Et pourtant, le nombre de professionnels n’a pas évolué dans le plateau technique. Pour s’adapter, des formations ont été proposées aux équipes pluriprofessionnelles et une réorganisation interne a été mise en place pour assurer un accompagnement adapté, ainsi qu’un relais des équipes en poste.

Un constat : les moyens doivent être renforcés

Cependant ces adaptations ne suffisent plus, nous travaillons donc avec la chargée de territoire de l’ARS sur plusieurs axes :

Pour le SESSAD 

  • Valorisation de l’accueil de l’accueil d’un public autre que « déficience intellectuelle » (DI) qui se qualifierait comme « tout handicap » ou orienté « Trouble du Spectre Autistique (TSA) ». Augmentation de la capacité d’accueil d’ici 2028.
  • Projet de parcours inclusif pour les enfants dès le plus jeune âge (type crèche inclusive).
  • Recherche de locaux plus spacieux pour le SESSAD d’Avesnelles.

Pour l’IME Pro

  • Transformation de places « DI » en places « TSA ».
  • Création de deux appartements de semi-autonomie, situés au 5 rue des Rousseaux.

Pour l’IME de Trélon

  • Transformation de places « DI » en places « TSA ».
  • Réflexions sur « l’IME dans l’école », potentiellement intégrées aux projets « 50 000 solutions », nécessitant la rédaction d’un pré-projet.
Hors les murs, mais pas sans les murs

L’engagement d’une équipe 

Notre secteur voit, depuis quelques années, s’installer un contexte de désinstitutionalisation, favorisant l’accompagnement hors les murs. Cependant, ne négligeons pas le contenant de la structure, avec son plateau technique mobile et réactif, qui reste, rappelons-le, une réponses incontournable pour un bon nombre de situations d’enfants et d’adolescents, « Hors les murs » ne veut pas dire « sans les murs ».
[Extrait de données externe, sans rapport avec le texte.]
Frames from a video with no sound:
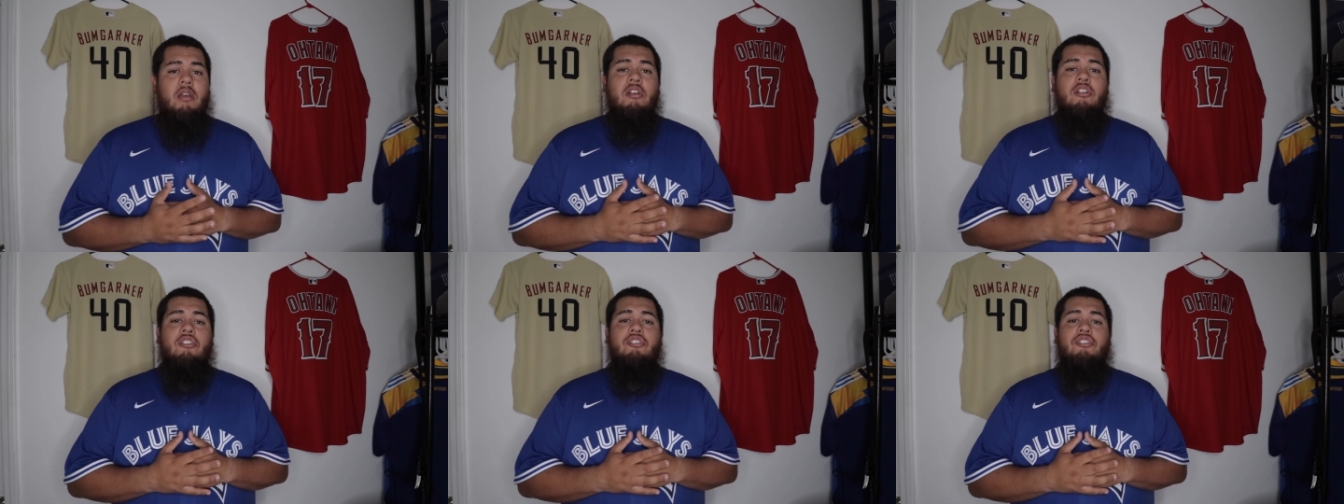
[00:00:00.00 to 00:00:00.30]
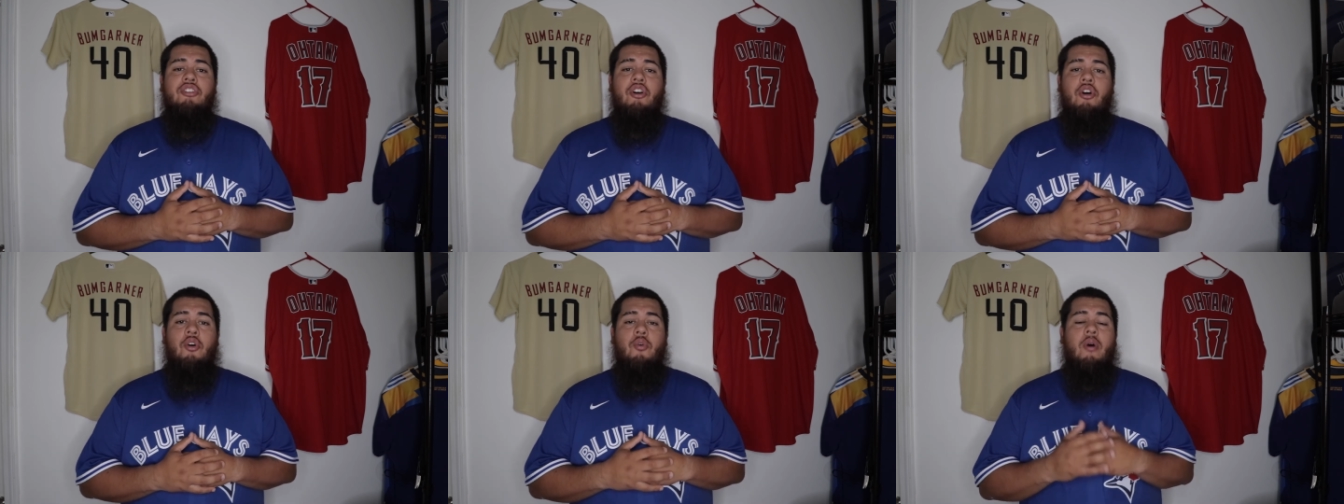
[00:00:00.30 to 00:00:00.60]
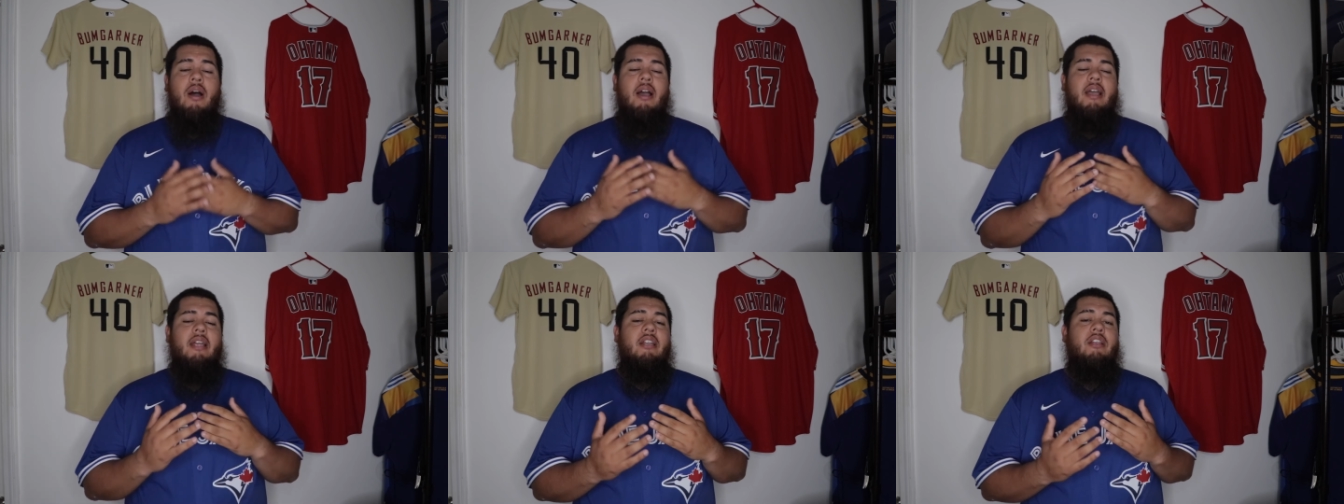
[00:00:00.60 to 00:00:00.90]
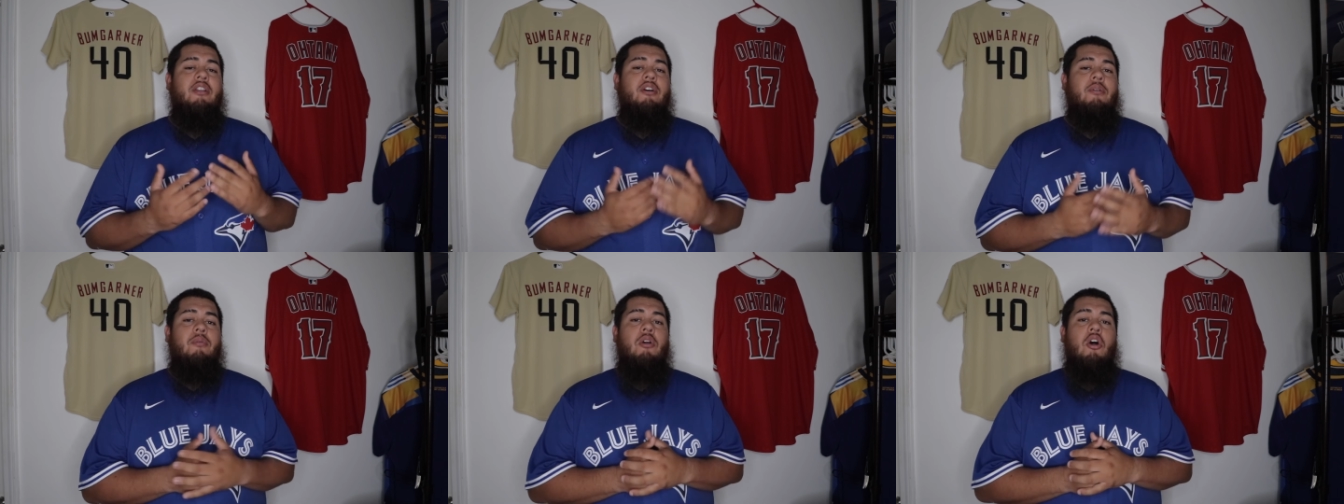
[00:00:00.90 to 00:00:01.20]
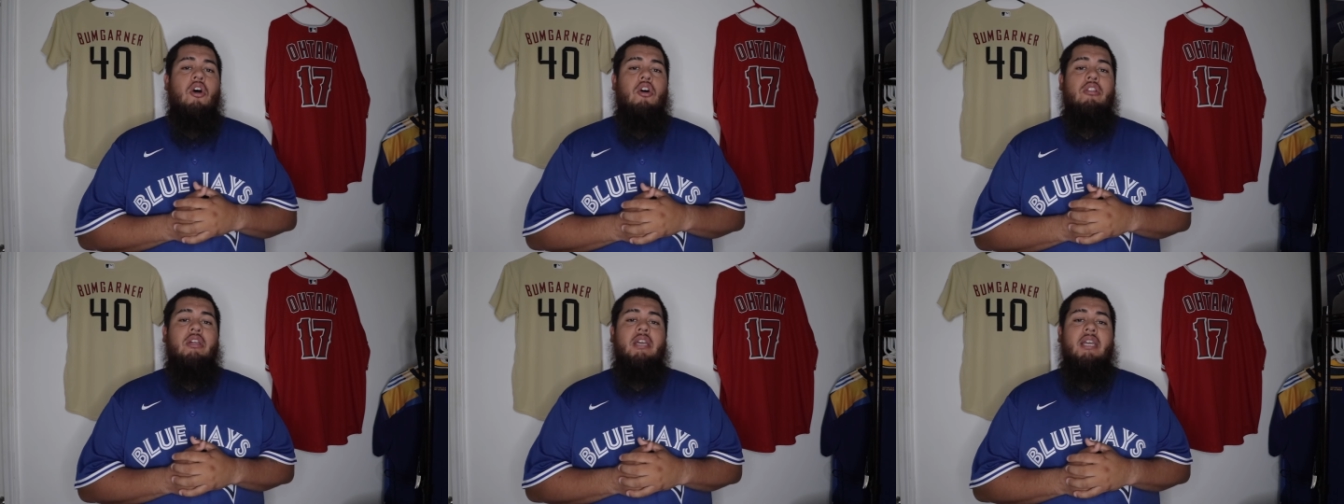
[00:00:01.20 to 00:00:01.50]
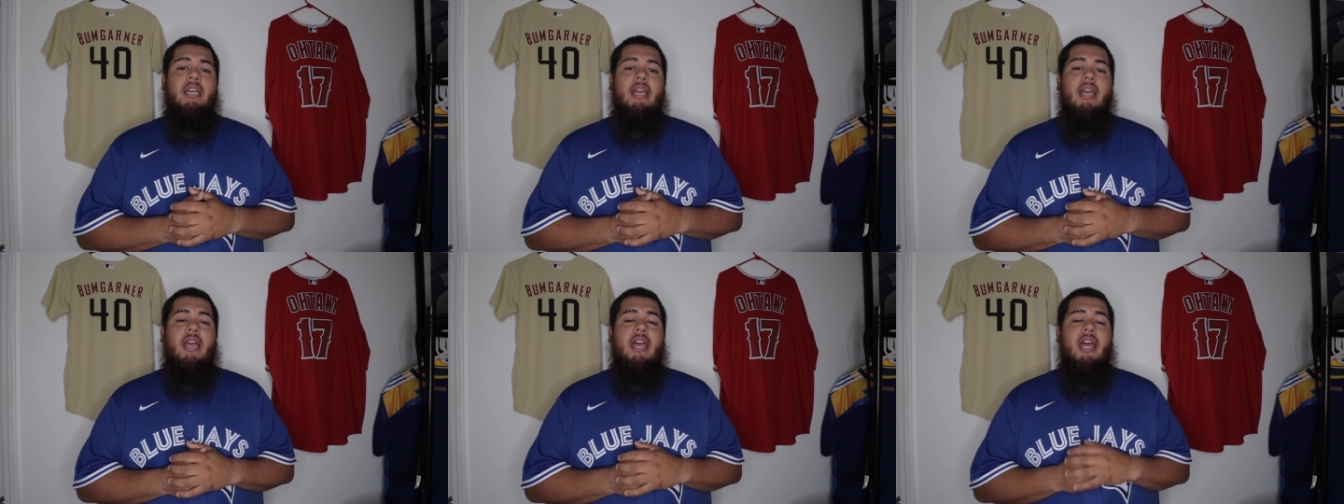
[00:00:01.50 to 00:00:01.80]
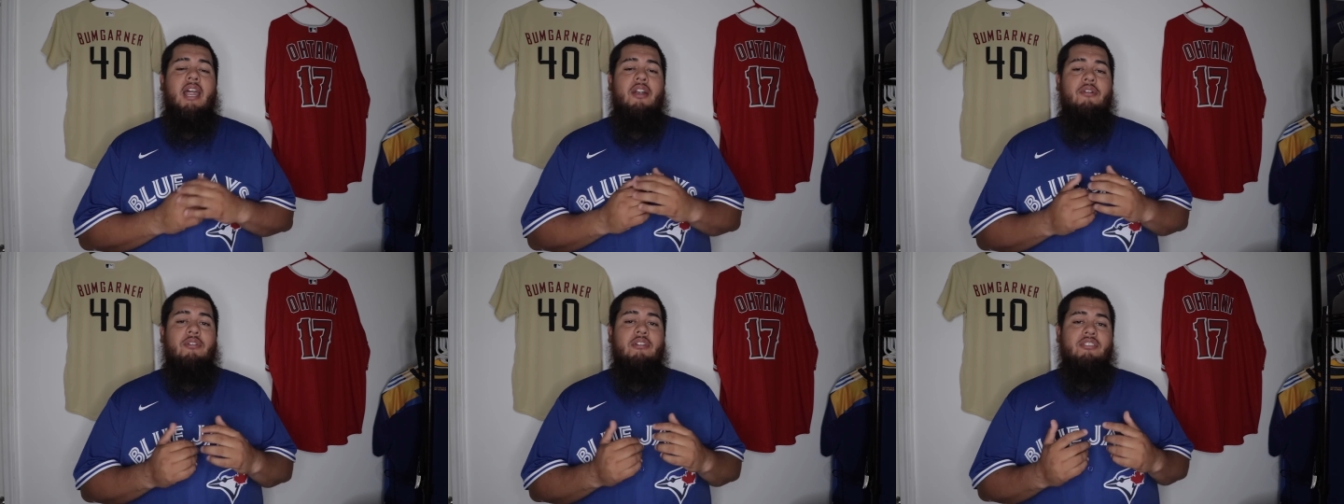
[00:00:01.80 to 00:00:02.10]
So I ended up calling
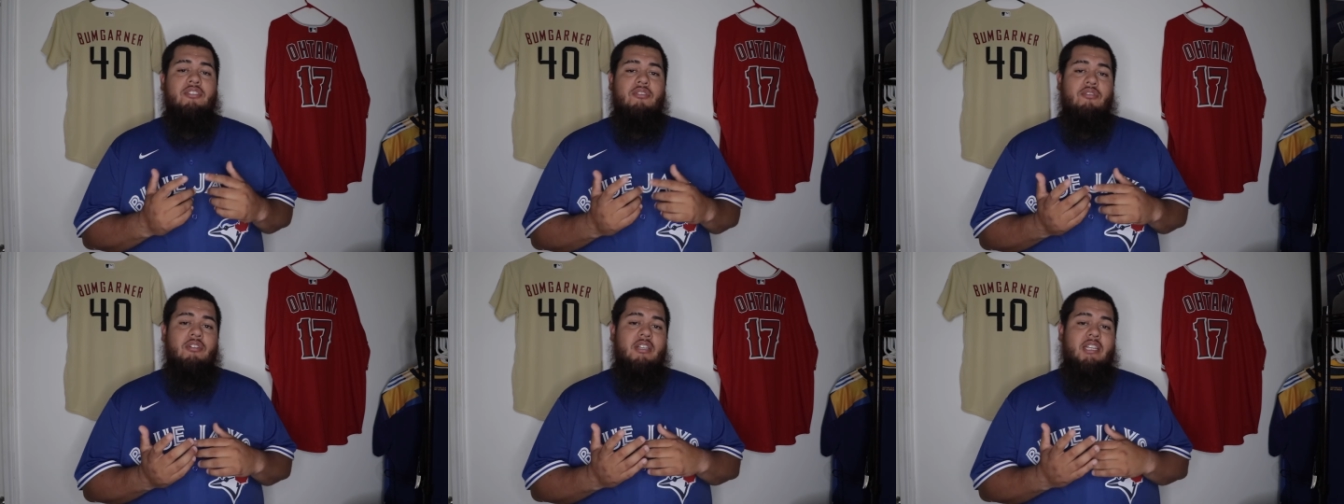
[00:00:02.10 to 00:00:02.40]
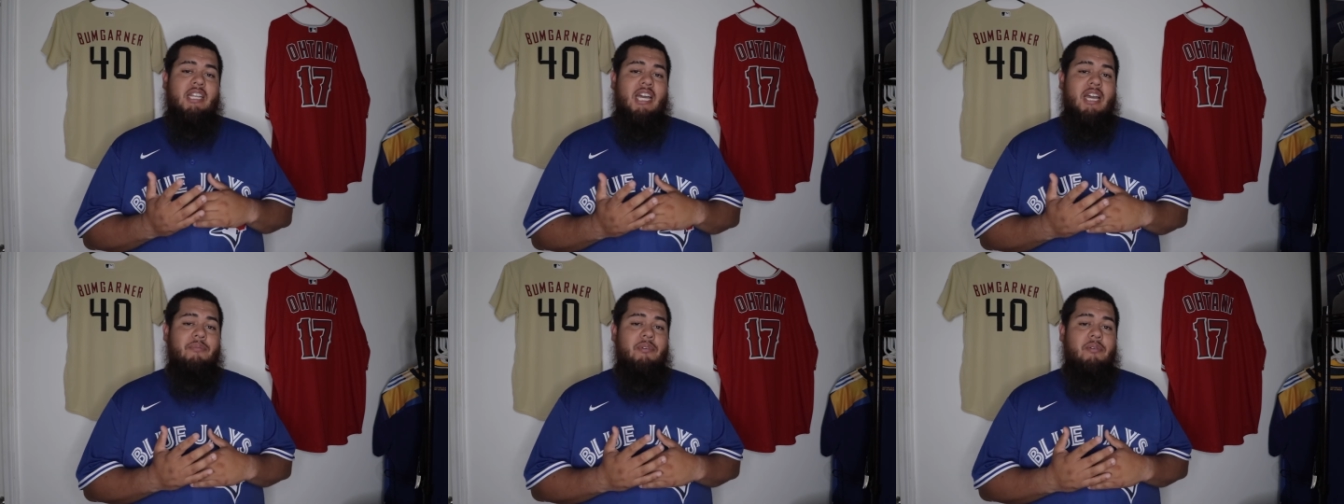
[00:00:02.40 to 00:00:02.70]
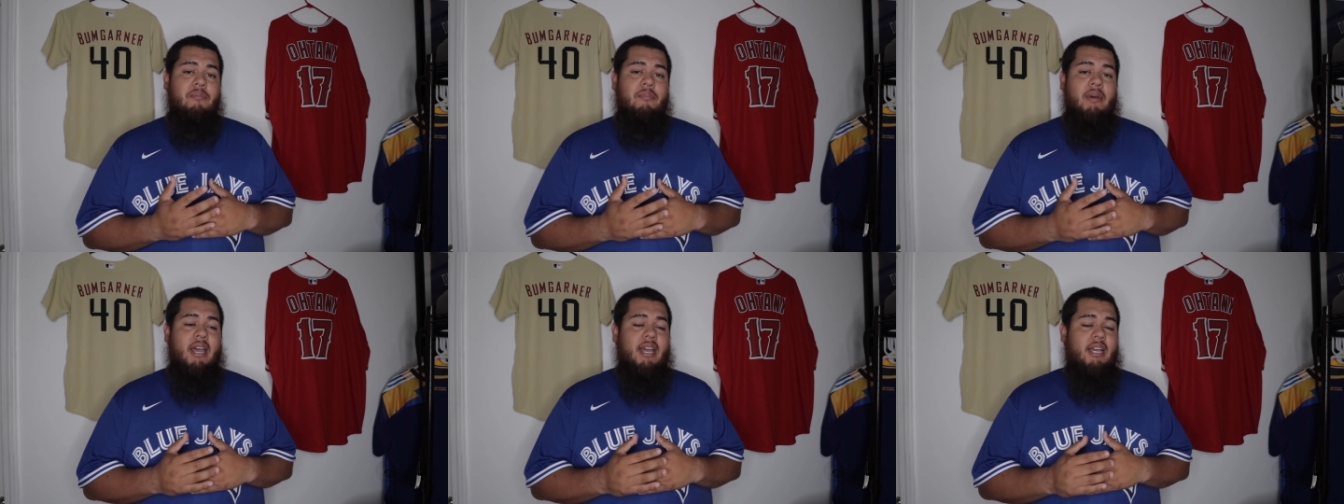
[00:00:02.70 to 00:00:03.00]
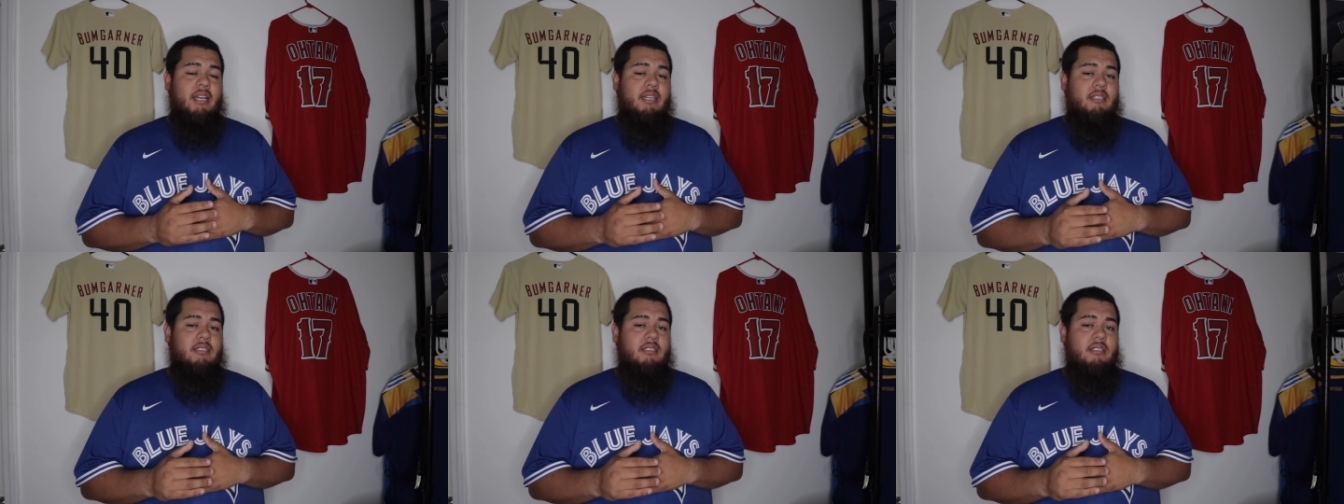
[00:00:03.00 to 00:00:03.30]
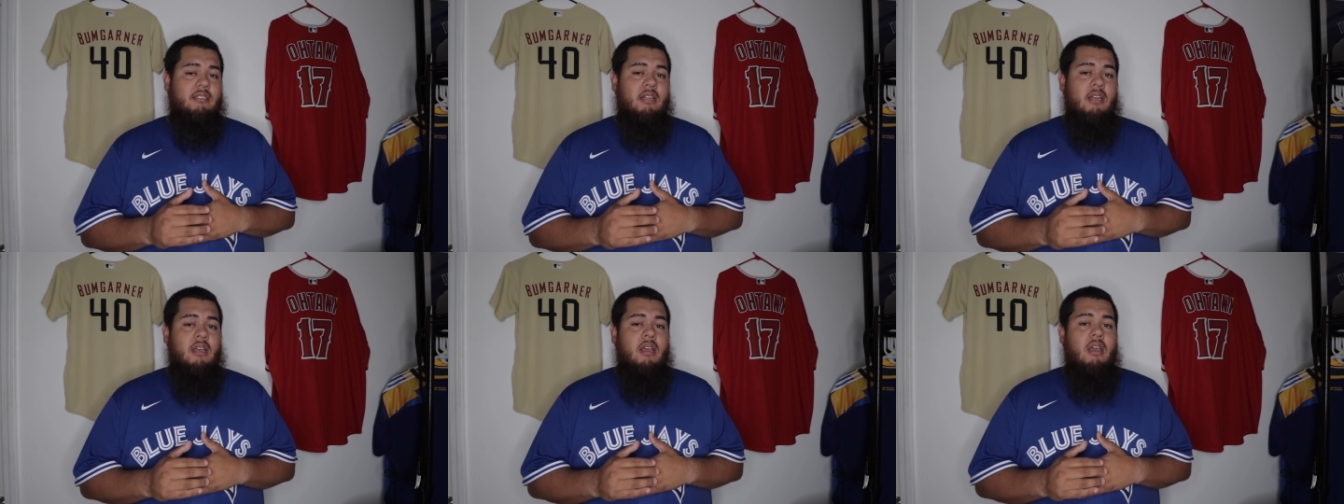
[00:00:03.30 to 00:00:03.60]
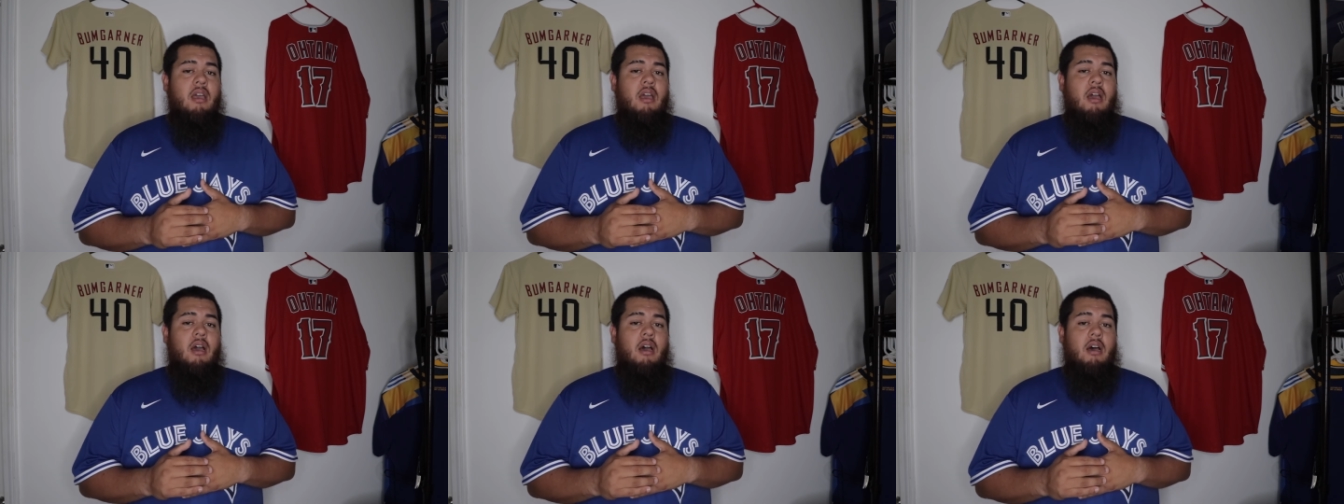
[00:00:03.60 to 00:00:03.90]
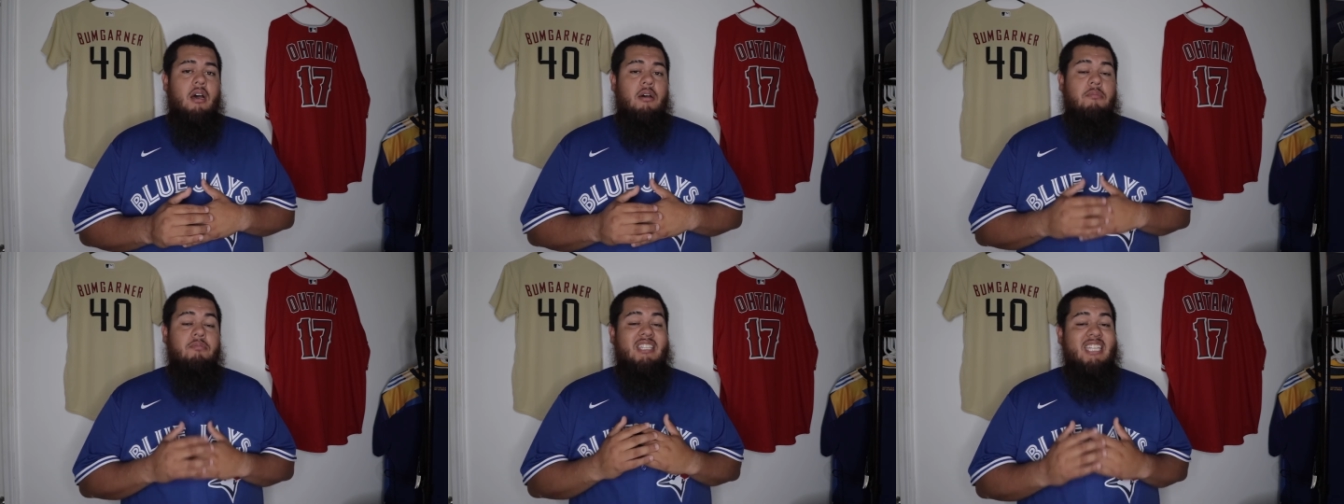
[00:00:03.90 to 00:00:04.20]
Arizona Diamondbacks uh,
Enfin, dans le cadre de ce travail de réflexion et de formalisation du CPOM, il est essentiel de préciser à quel point l’élaboration et la mise en oeuvre de telles transformations relèvent de l’engagement d’une équipe tout entière , qui aspire toutefois à la prise en compte de ses difficultés et de ses limites, par notre organisme de tutelle.